Pub Date: Sept. 1st, 2000
ISBN: 0-88064-251-3

A collection of English-language essays from over the last century, assembled by Hamilton (Walking Possession, 1996, etc.) with an eye for urgency and import.

It is a lawless bunch of items gathered here, mostly free and daring even with decades heaped on their shoulders. Because of Hamilton's taste for the momentous and the stirring, readers are brought James Baldwin's "Notes of a Native Son," Hannah Arendt's "The Concentration Camps," Norman Mailer's "The White Negro," Edmund Blunden's "The Somme Still Flows," Edmund Wilson's "The Wound and the Bow," and T.S. Eliot's "Tradition and the Individual Talent." Less momentous, though no less defining, are Martha Gellhorn's memories of Madrid in 1937 or V.S. Naipaul's fears at the dawn of India's independence, Joan Didion describing the effect of staying too long in New York, Elizabeth Hardwick considering the tawdriness of Oswald and Ruby, A. Alvarez on the poetry of risk, Philip Larkin on the risks of poetry, and Philip Roth on being shaped by baseball.

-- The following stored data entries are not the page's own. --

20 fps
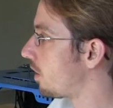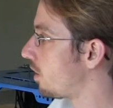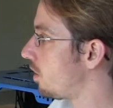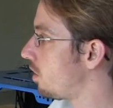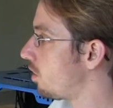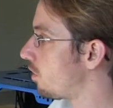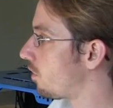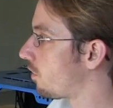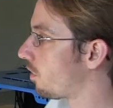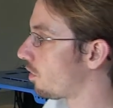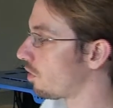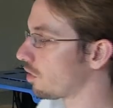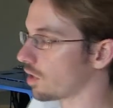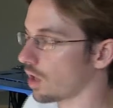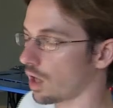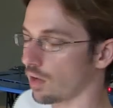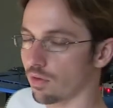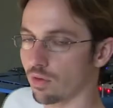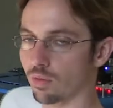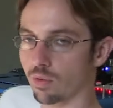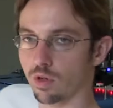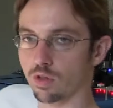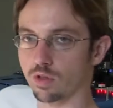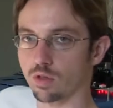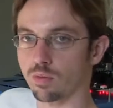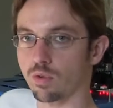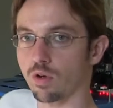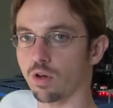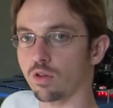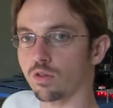new full cover
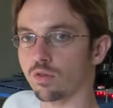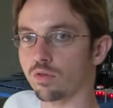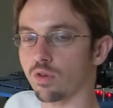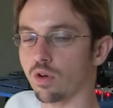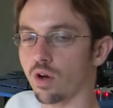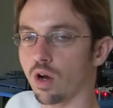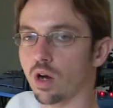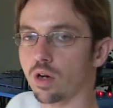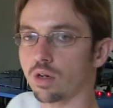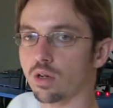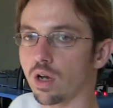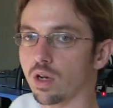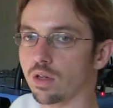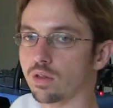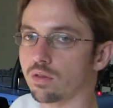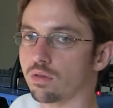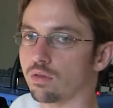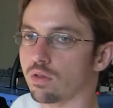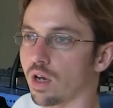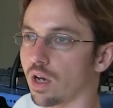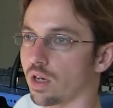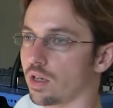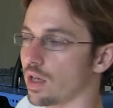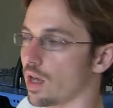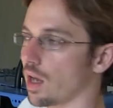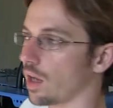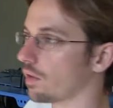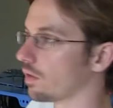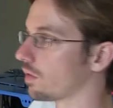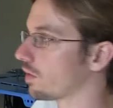water blocks for
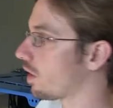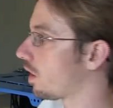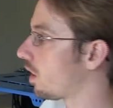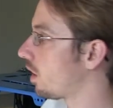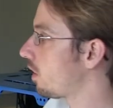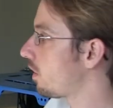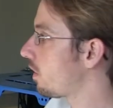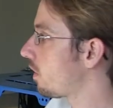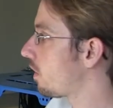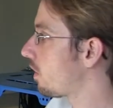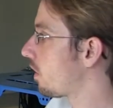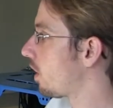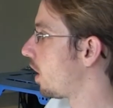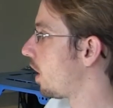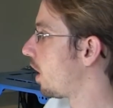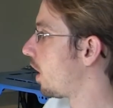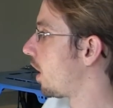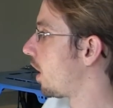R929EX cards,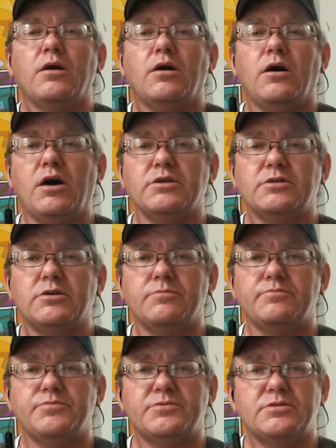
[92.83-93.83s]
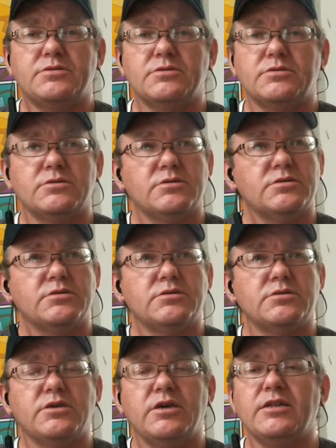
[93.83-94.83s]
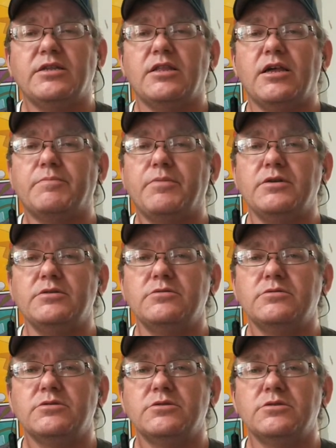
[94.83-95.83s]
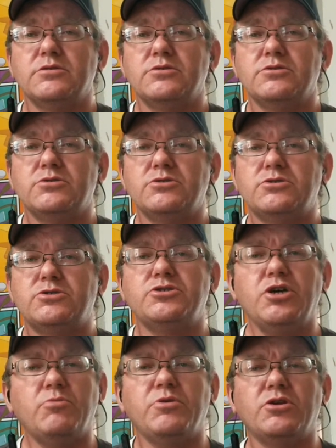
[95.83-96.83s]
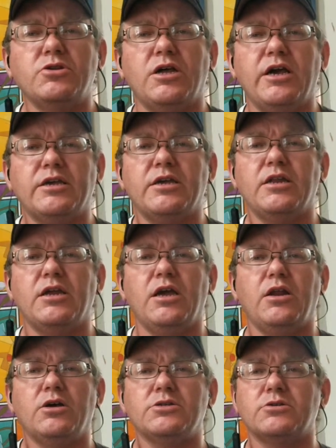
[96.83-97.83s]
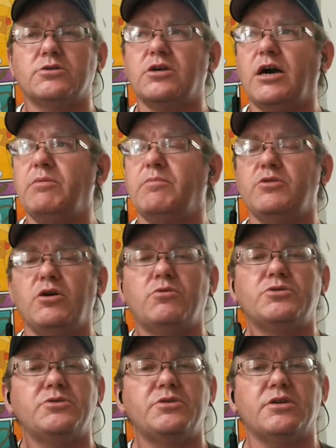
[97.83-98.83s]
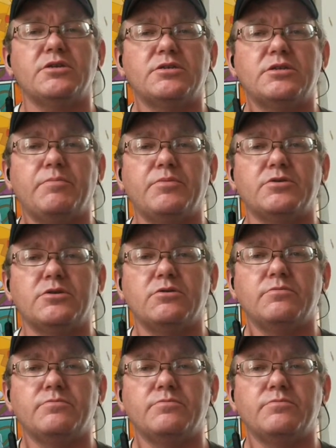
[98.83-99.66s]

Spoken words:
Also, hit that like button. Show me you like it, and also comment below what you think of this episode.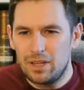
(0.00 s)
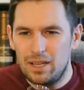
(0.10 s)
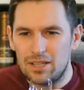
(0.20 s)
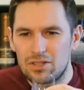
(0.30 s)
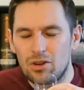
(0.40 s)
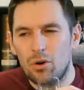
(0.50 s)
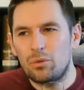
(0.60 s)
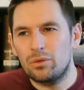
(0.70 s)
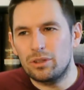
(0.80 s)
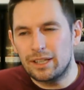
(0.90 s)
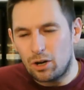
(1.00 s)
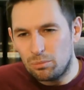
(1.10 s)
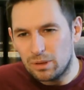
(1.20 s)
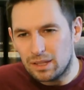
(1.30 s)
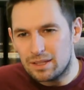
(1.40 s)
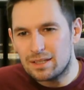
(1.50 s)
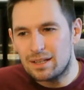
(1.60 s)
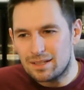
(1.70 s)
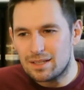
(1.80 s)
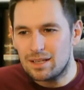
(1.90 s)
It's not overly complicated,
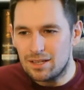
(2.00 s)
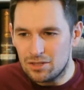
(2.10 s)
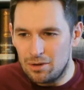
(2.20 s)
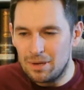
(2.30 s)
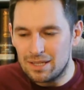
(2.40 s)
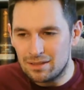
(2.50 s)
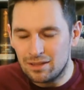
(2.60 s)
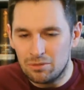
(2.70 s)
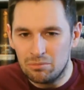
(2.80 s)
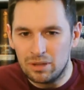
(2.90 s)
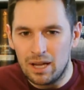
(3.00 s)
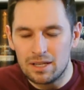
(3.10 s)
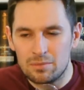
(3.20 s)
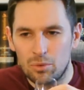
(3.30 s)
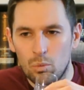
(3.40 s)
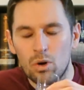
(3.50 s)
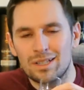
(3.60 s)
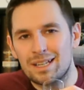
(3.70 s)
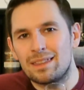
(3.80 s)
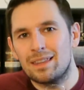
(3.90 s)
as I say, it's not amazingly complex, but what
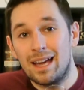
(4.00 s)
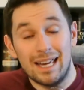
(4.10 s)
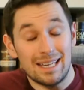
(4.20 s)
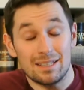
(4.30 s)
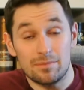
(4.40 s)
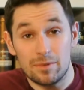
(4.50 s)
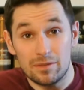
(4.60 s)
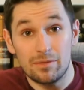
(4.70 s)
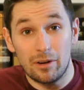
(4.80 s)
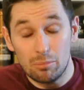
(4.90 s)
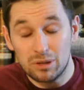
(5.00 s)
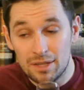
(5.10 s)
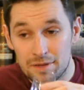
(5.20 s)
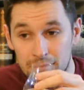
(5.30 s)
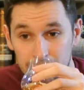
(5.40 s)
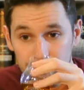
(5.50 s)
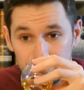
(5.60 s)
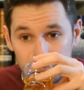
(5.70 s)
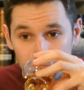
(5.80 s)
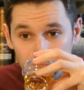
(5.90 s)
is in there is very pleasant
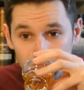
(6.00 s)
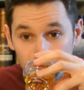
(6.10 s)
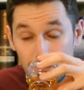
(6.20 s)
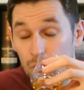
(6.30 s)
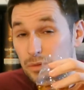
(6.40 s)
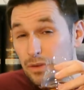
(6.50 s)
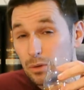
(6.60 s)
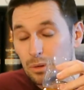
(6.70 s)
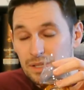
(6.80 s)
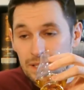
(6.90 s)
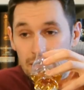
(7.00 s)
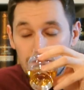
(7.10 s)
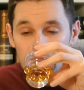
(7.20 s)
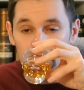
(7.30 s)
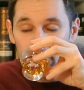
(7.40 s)
and goes very well together.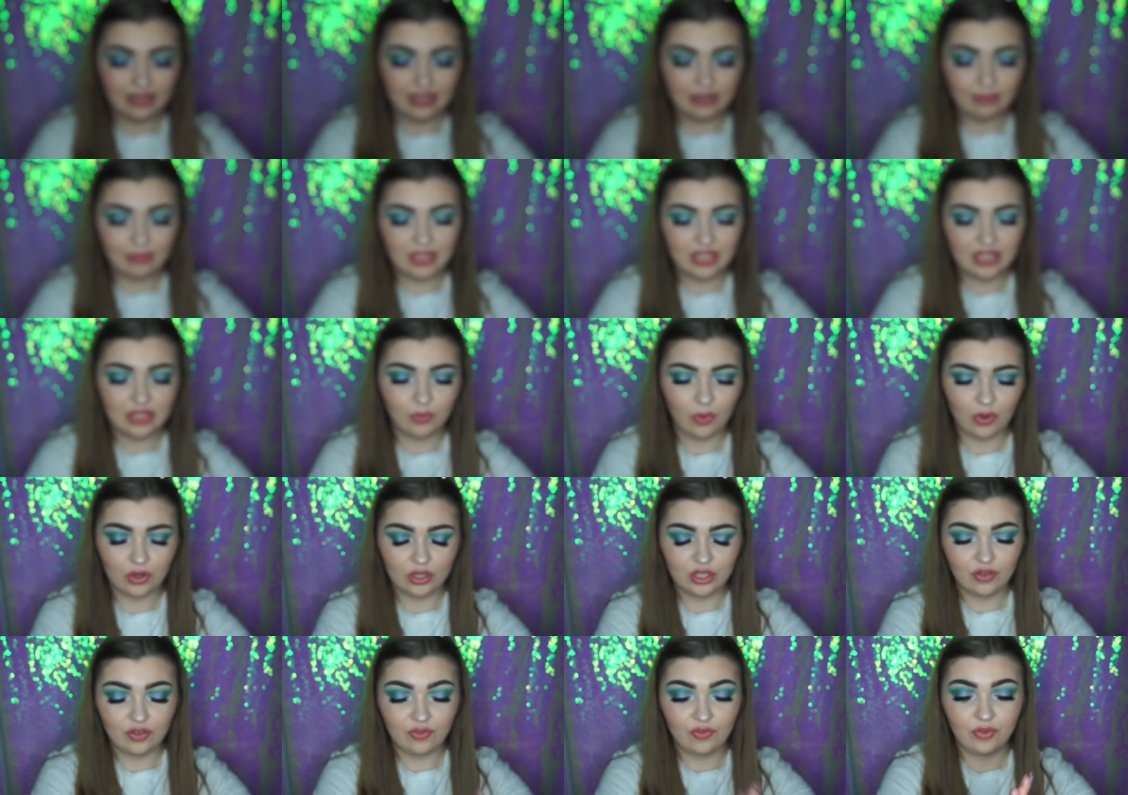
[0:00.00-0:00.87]
me
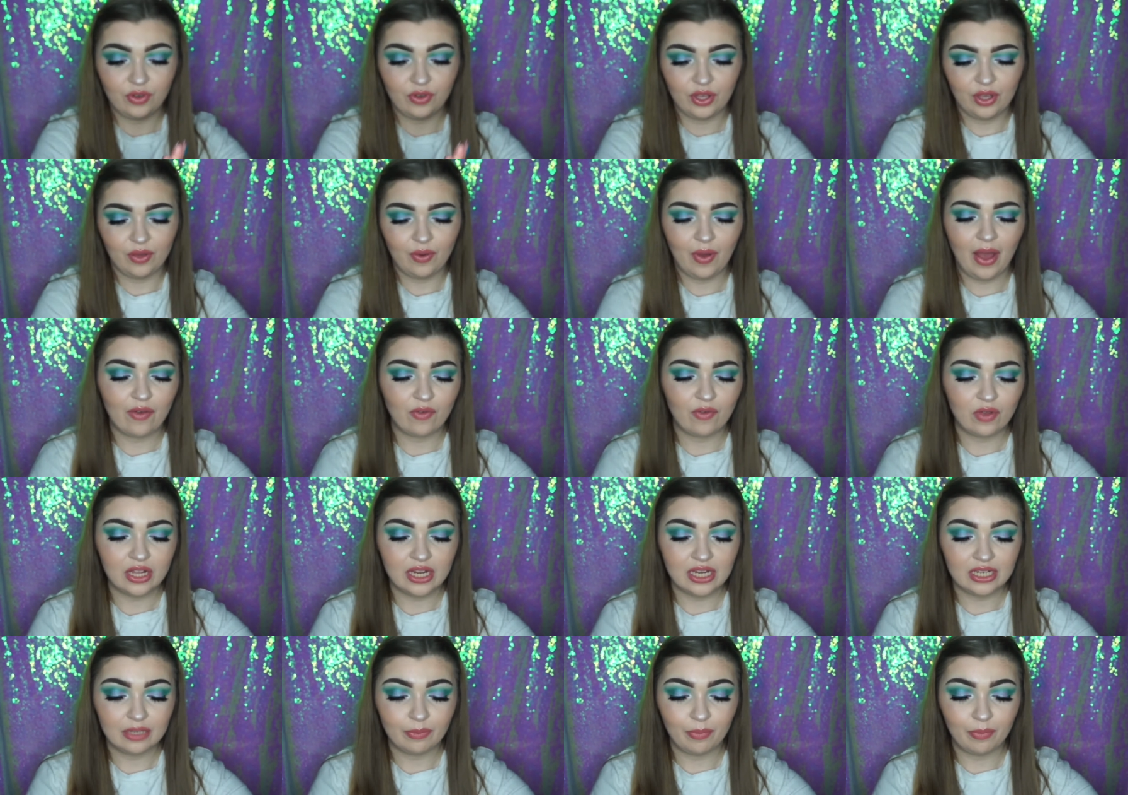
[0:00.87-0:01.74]
I really
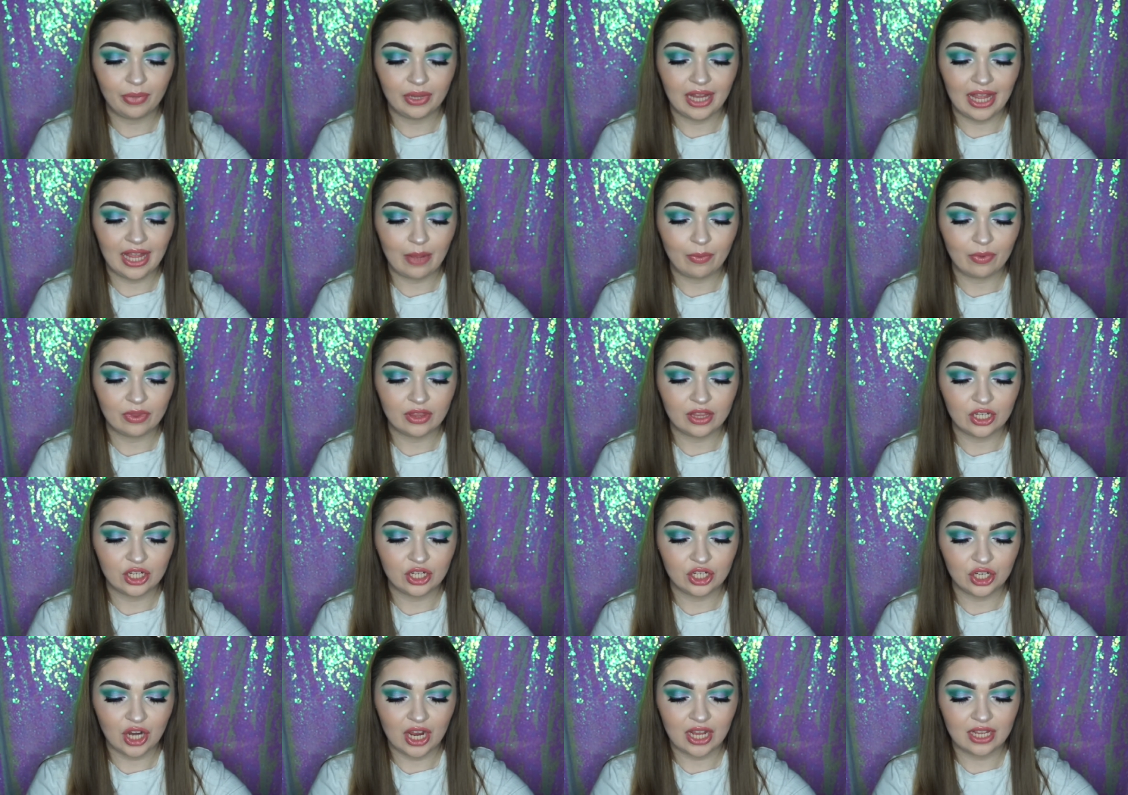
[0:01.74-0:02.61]
need to play with this
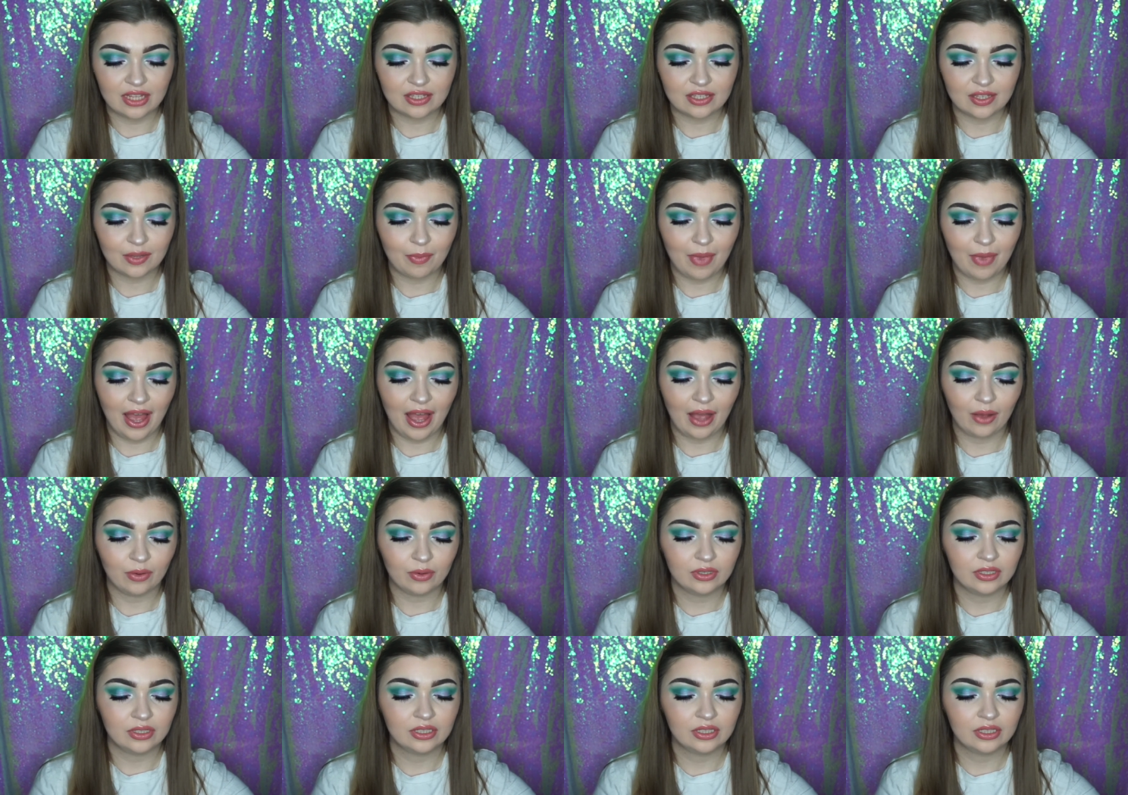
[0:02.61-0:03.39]
shade somehow.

There is also time made for some bijouterie: A.P. Herbert ruing that "we cannot make the bathroom what it ought to be, the supreme and perfect shrine to the supreme moment of the day"; W.H. Auden on the curious appeal of the detective story; Kingsley Amis on the potential discomfort of reading an ESD (explicit sexual description); or E.B. White on being bedazzled by a circus rider. Hamilton has arranged the essays chronologically, allowing the weighty pieces to be buoyed and giving readers sufficient oxygen to proceed through what emerges as a compelling, difficult, terrifying, at times frivolous, but at least here well-mulled, century.

A welcome anthology, to be kept near at hand and cracked open whenever time permits.